The grass seeds in the step 6) can be gramineous perennial herbaceous plants and leguminous plants, wherein the matching ratio of the gramineous perennial herbaceous plants to the leguminous plants is (5: 5) - (8: 2) the seeding quantity of the grass seeds is 4-7 kg/mu; the shrubs in the step 7) are evergreen shrubs which can grow in slightly acidic soil.

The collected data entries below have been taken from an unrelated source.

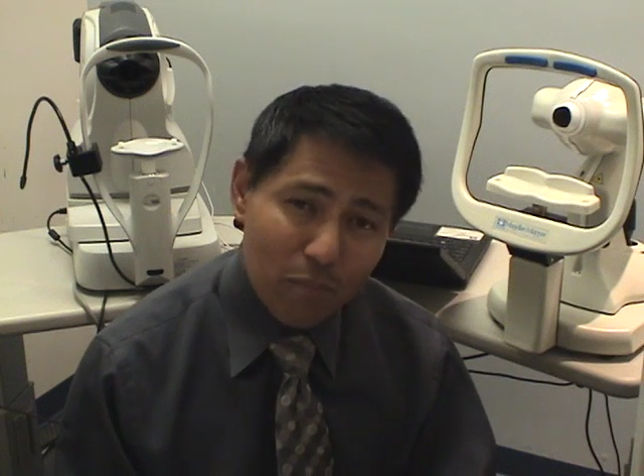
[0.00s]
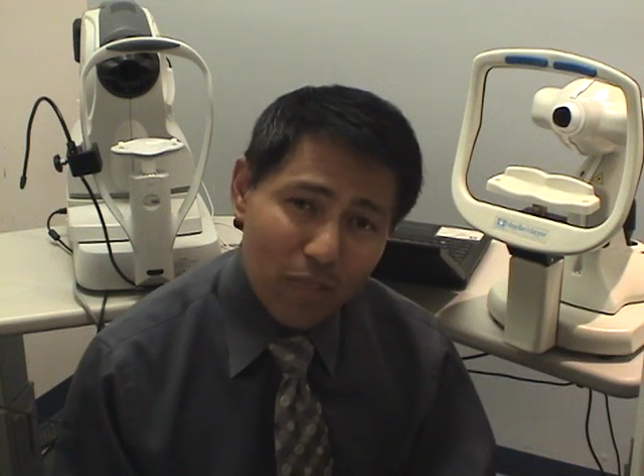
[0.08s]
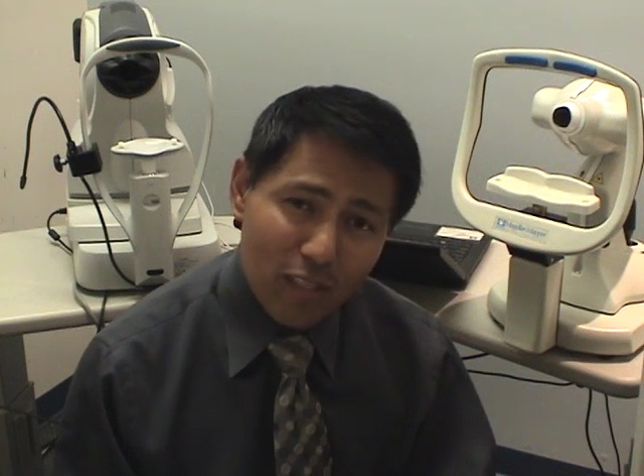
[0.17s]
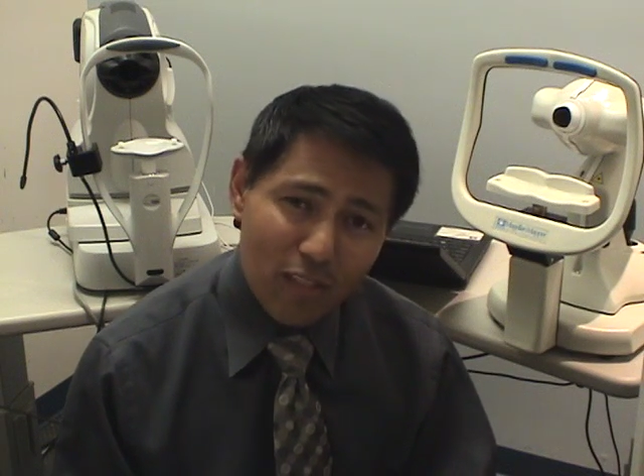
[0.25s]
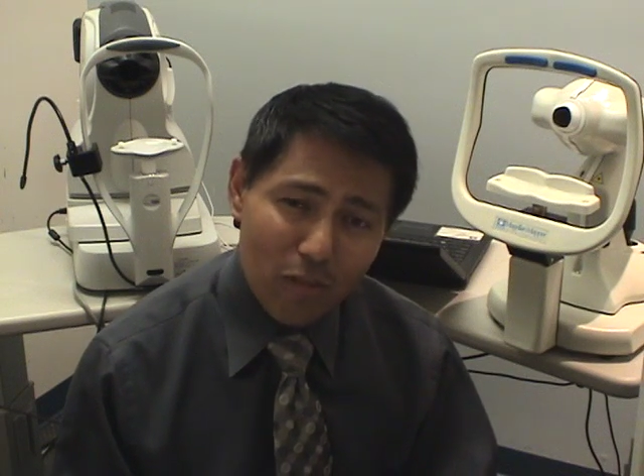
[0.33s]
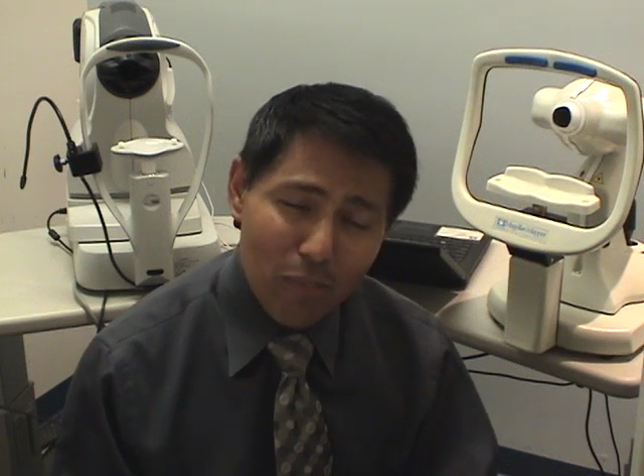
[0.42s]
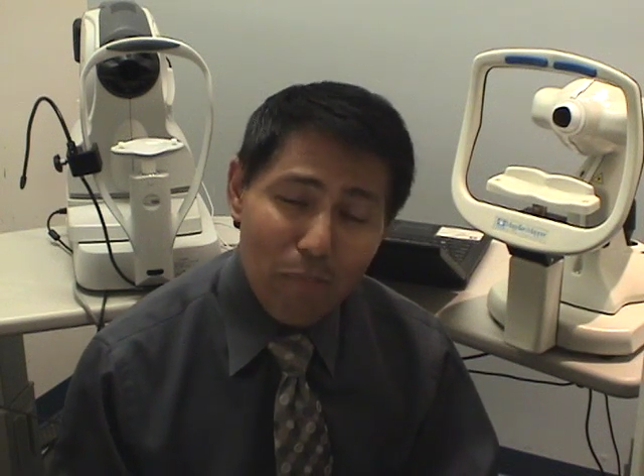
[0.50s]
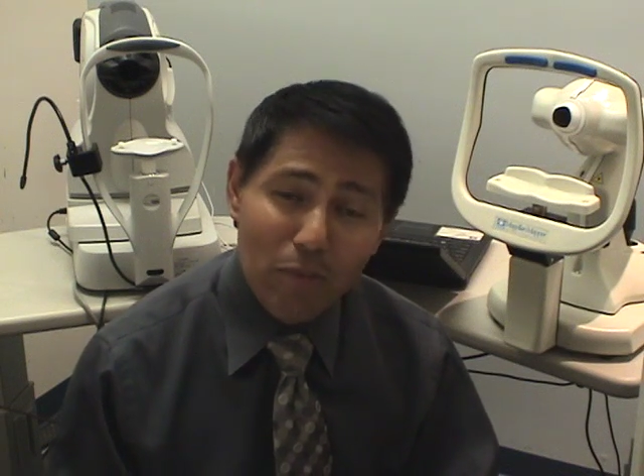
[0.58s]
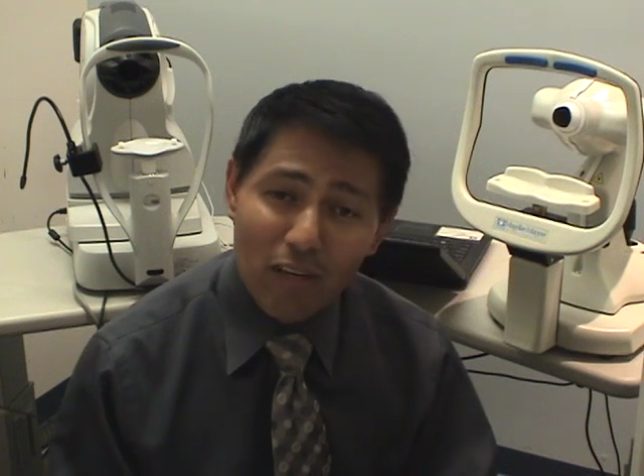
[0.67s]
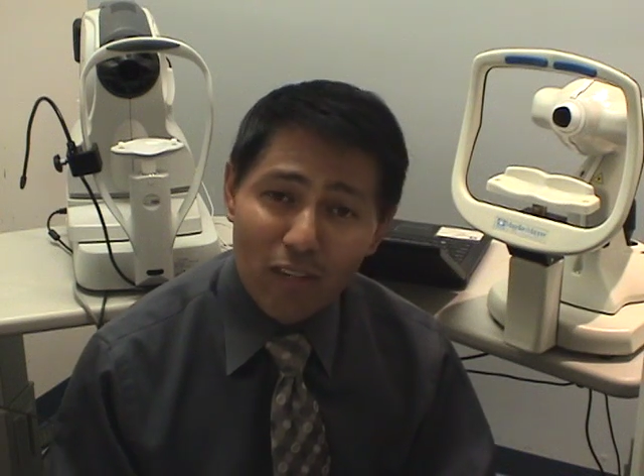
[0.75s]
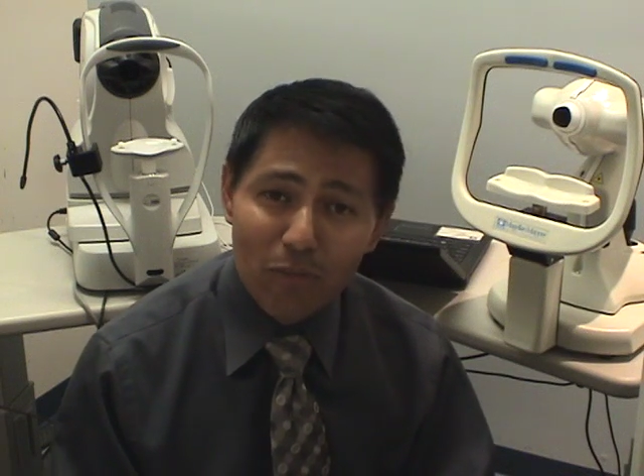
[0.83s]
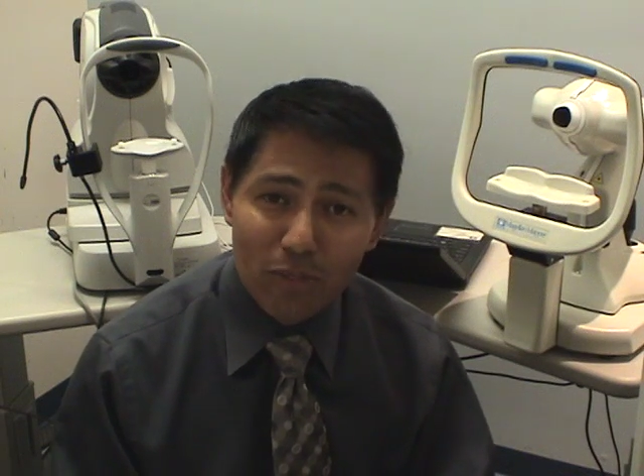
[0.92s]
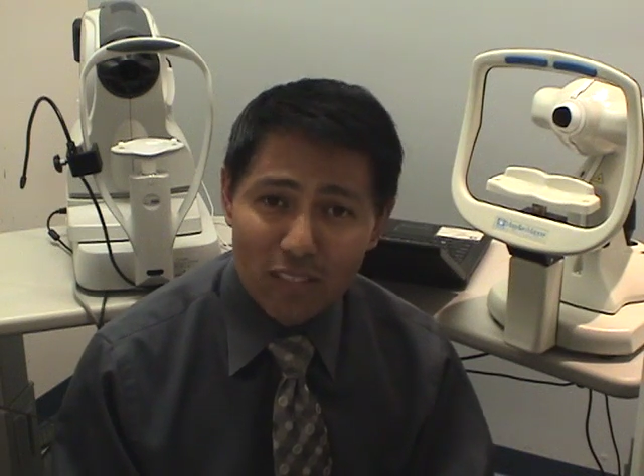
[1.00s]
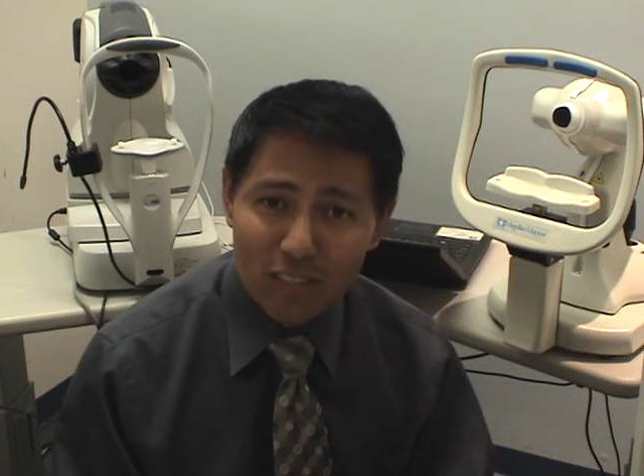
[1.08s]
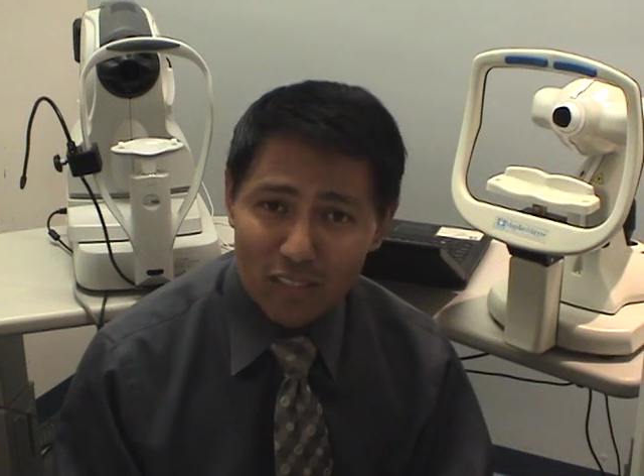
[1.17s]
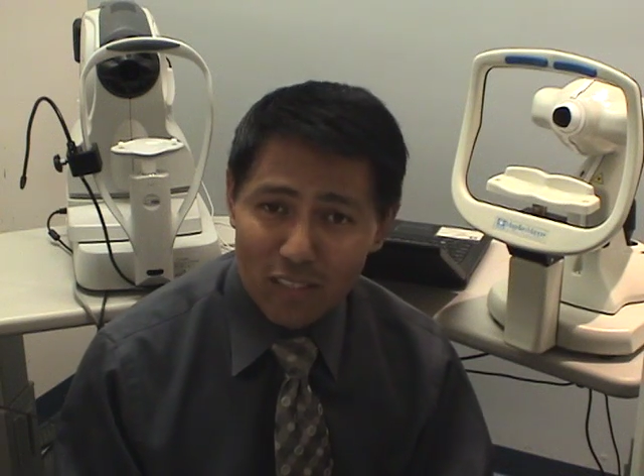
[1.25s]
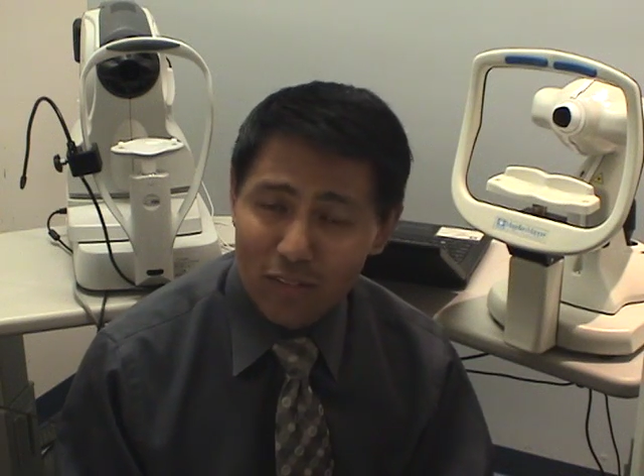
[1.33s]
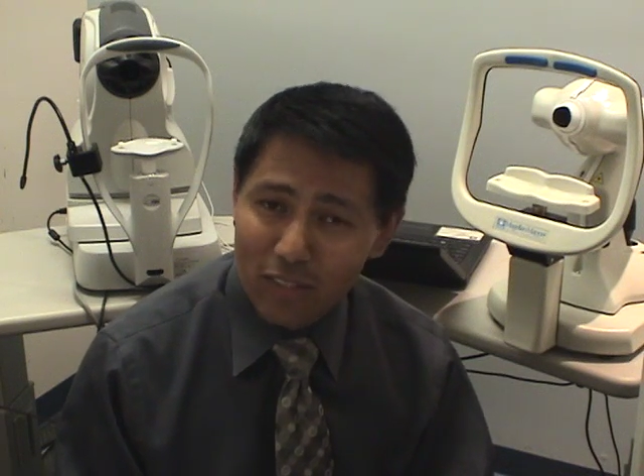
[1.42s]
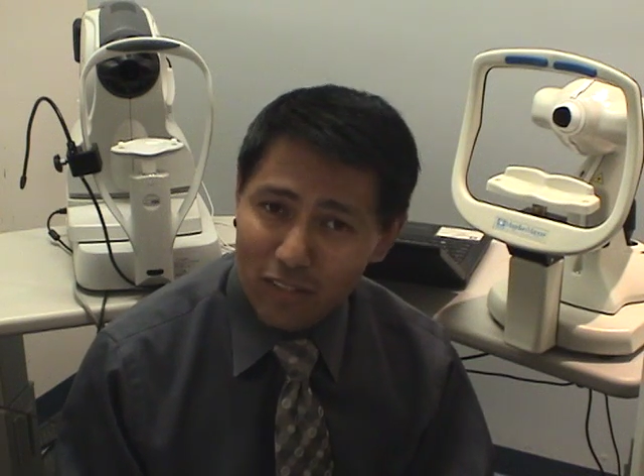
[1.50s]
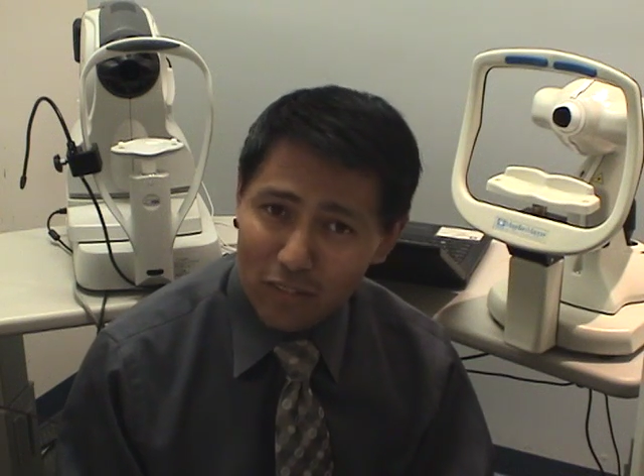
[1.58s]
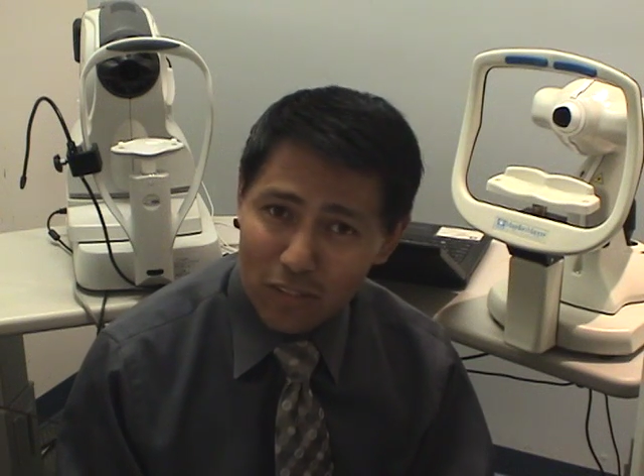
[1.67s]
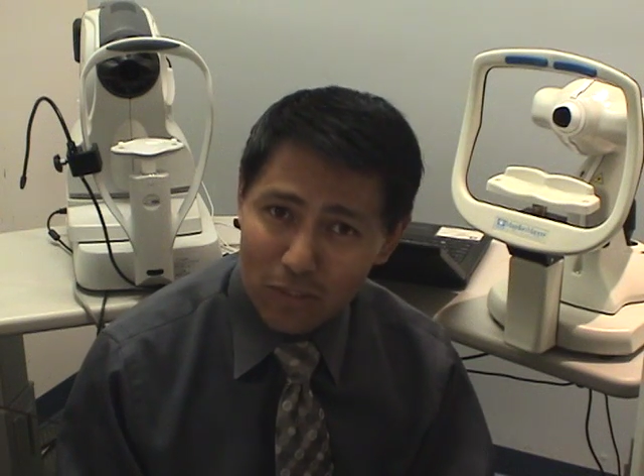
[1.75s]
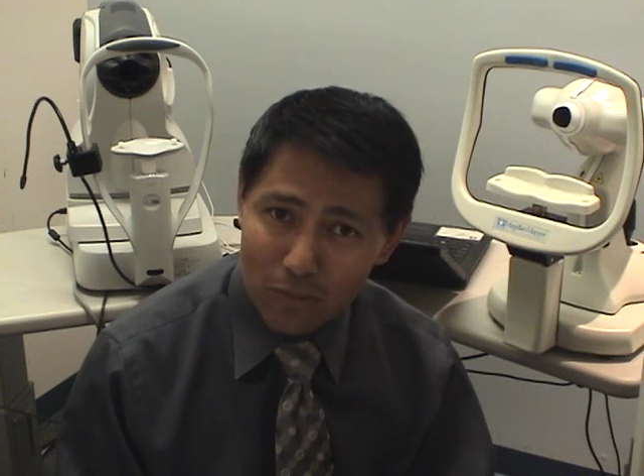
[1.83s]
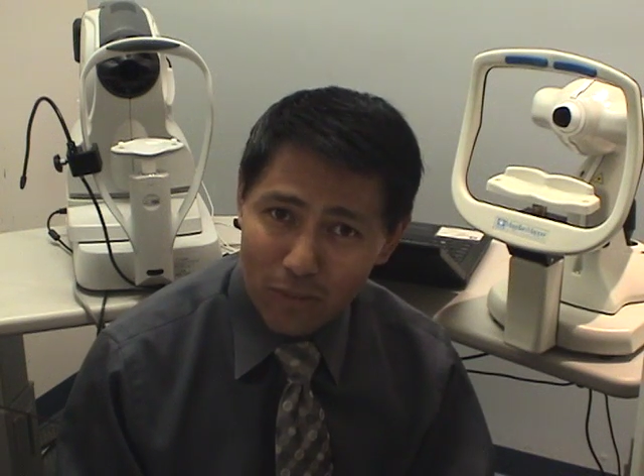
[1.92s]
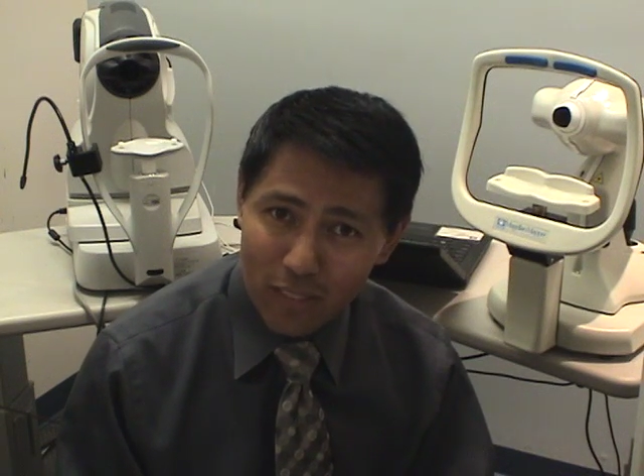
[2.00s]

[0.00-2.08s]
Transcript: but there might be other reasons that you're here too,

The perennial herb of Gramineae family can be selected from herba Commiphora Incisi, tall fescue, Lolium Perenne, pennisetum hydridum, etc.; the Leguminosae plant can be selected from herba Medicaginis, herba Sesbaniae, Caragana microphylla, herba Evosmae Sibiricae, and Lespedeza bicolor.

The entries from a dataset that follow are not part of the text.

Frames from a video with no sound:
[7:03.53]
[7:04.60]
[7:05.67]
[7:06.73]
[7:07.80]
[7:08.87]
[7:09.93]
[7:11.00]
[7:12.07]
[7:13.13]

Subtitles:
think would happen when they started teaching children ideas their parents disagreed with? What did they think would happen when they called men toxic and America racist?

The shrub is loropetalum chinense, fructus forsythiae pseudochinensis, gardenia, camellia or celosia japonica, and is evergreen shrub capable of growing in slightly acidic soil, and can be transplanted after seedling raising by using a tree planting bag if necessary, so as to improve the survival rate of nursery stocks.

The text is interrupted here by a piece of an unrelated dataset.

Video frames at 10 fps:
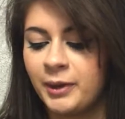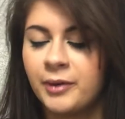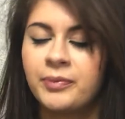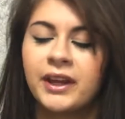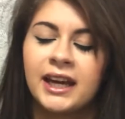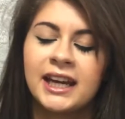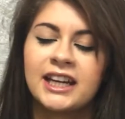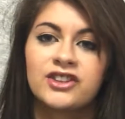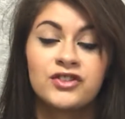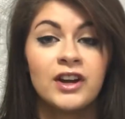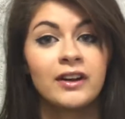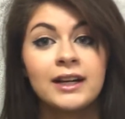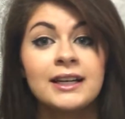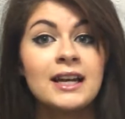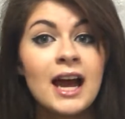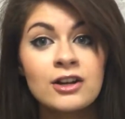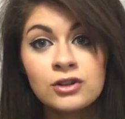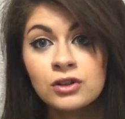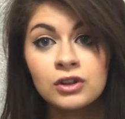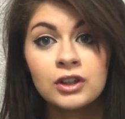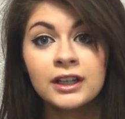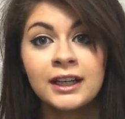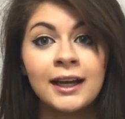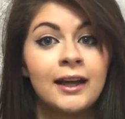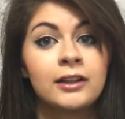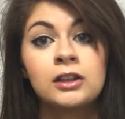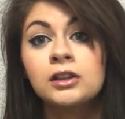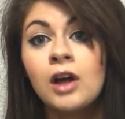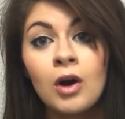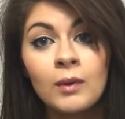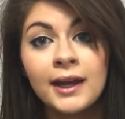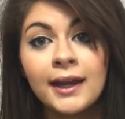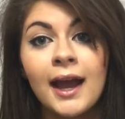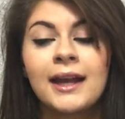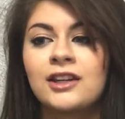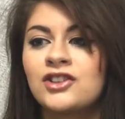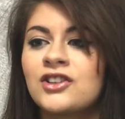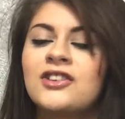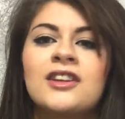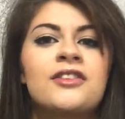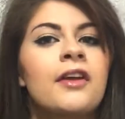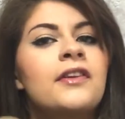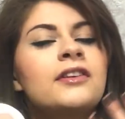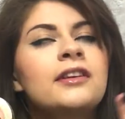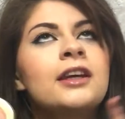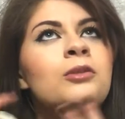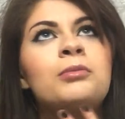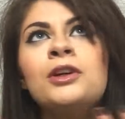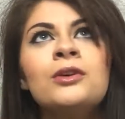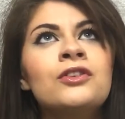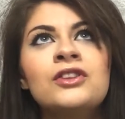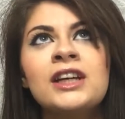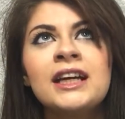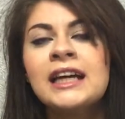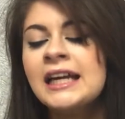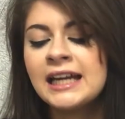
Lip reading: but it's very natural looking and glowy, and it just sits on the skin beautifully.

The attapulgite is powder with the fineness of-200 meshes and the content of more than or equal to 90 percent; the carbon aerogel is powder, the average particle size of the carbon aerogel is less than 6 mu m, and the specific surface area of the carbon aerogel is more than 1000m ² /g。

The microbial strains are powder strains, and comprise pseudomonas putida, bacillus subtilis and sulfate reducing bacteria, wherein the mixing ratio of the three strains is 1: (1.8-2.2): (1.8-2.2), preferably 1:2: 2.

Laboratory research and field test research show that the components of the raw materials of the invention, such as the alkaline conditioner, the organic fertilizer, the attapulgite, the carbon aerogel and the microbial strain, have synergistic effect, so that the acidity of the tailings pond is continuously reduced, the pH value of the soil of the acidic tailings pond is improved, heavy metals are solidified and stabilized, water and fertilizer are preserved, the content of effective heavy metals in tailings is reduced, the organic matter of the soil of the tailings pond is increased, and the fertility of the soil is effectively improved.

Compared with the prior art, the ecological restoration method for the acid mine tailing pond/waste dump has the following advantages:

(1) according to the invention, no foreign soil is used in the ecological restoration process, so that the risk of foreign pollution caused by unclear foreign soil source can be reduced, and the ecological restoration cost is also reduced; the used soil conditioner has wide raw materials and simple and easy preparation method, simultaneously, the strain beneficial to mine restoration is applied, and the construction of an ecosystem of a mine wasteland is facilitated;

(2) the alkaline conditioner added in the invention adopts alkaline ore or alkaline solid waste, can improve the pH value of the soil of the acid tailing pond and plays a role in reducing the content of effective heavy metal in the tailing.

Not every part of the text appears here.